朝鮮学校の学生たちはテレビ・新聞・書籍等で、学校で吹き込まれる「北朝鮮礼賛」に相反する情報にも、幾らでも接する。そしてそれら情報を比較検討する程度の能力や知見は、生徒には概ね備わっている。それは日頃から政治的攻撃や差別・偏見に晒され、結果社会問題に関心を持ち、自らの立場を守るために勉強せざるを得ない、という境遇が大いに影響している。実感だが、プロパガンダ教科の字面や意図を真に受ける学生はほぼ皆無である。あくまで朝鮮の国家体制が要求し、朝鮮総連の翼賛体制がそれを拒否できずにいるプロパガンダ教科であるということは、教える側・教わる側、それぞれが十分に分かっていて、お題目の暗唱程度に認識しているのが実際のところである(これは本国も本質としては一緒だろう)。

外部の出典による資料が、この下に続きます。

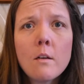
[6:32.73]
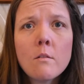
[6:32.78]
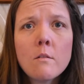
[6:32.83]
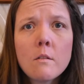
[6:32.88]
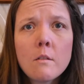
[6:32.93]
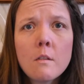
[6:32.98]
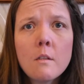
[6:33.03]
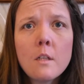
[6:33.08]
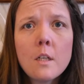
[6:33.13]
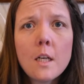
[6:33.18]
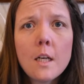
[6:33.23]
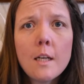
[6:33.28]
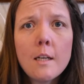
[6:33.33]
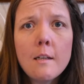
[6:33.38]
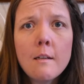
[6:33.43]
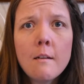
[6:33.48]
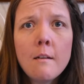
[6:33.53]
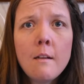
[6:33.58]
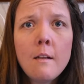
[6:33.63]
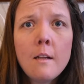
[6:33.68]
on Sunday,
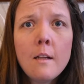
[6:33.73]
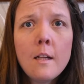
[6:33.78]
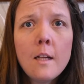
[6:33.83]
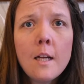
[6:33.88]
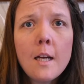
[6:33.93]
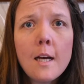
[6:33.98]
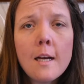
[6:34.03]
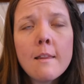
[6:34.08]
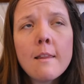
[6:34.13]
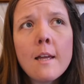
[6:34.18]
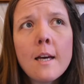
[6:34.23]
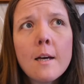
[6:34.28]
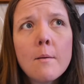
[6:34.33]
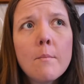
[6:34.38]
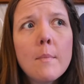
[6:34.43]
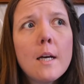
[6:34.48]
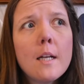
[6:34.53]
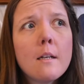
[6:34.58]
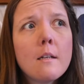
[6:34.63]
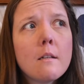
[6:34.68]
and that
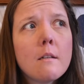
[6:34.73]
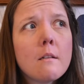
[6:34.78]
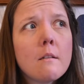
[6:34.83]
meant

日本社会をはじめとした民主主義の価値についても十分に理解し、その尊さを朝鮮のそれと比較してもいるが、同時に現在の日本社会の民主主義の危うさ、何故自らがその仕組みから構造的に排除されているのかも鋭く洞察しているのだ。
私は常々言っているのだが、いちど政治家は機会を作って朝鮮高校の生徒と膝を交えて「自らの朝鮮高校の排除政策についてどう思うか」聞いてみればいいと思っている。彼らのほうが、日本の呑気な民主主義の構成員より、遥かに日本社会の本質を見抜いているというのが分かるはずだ。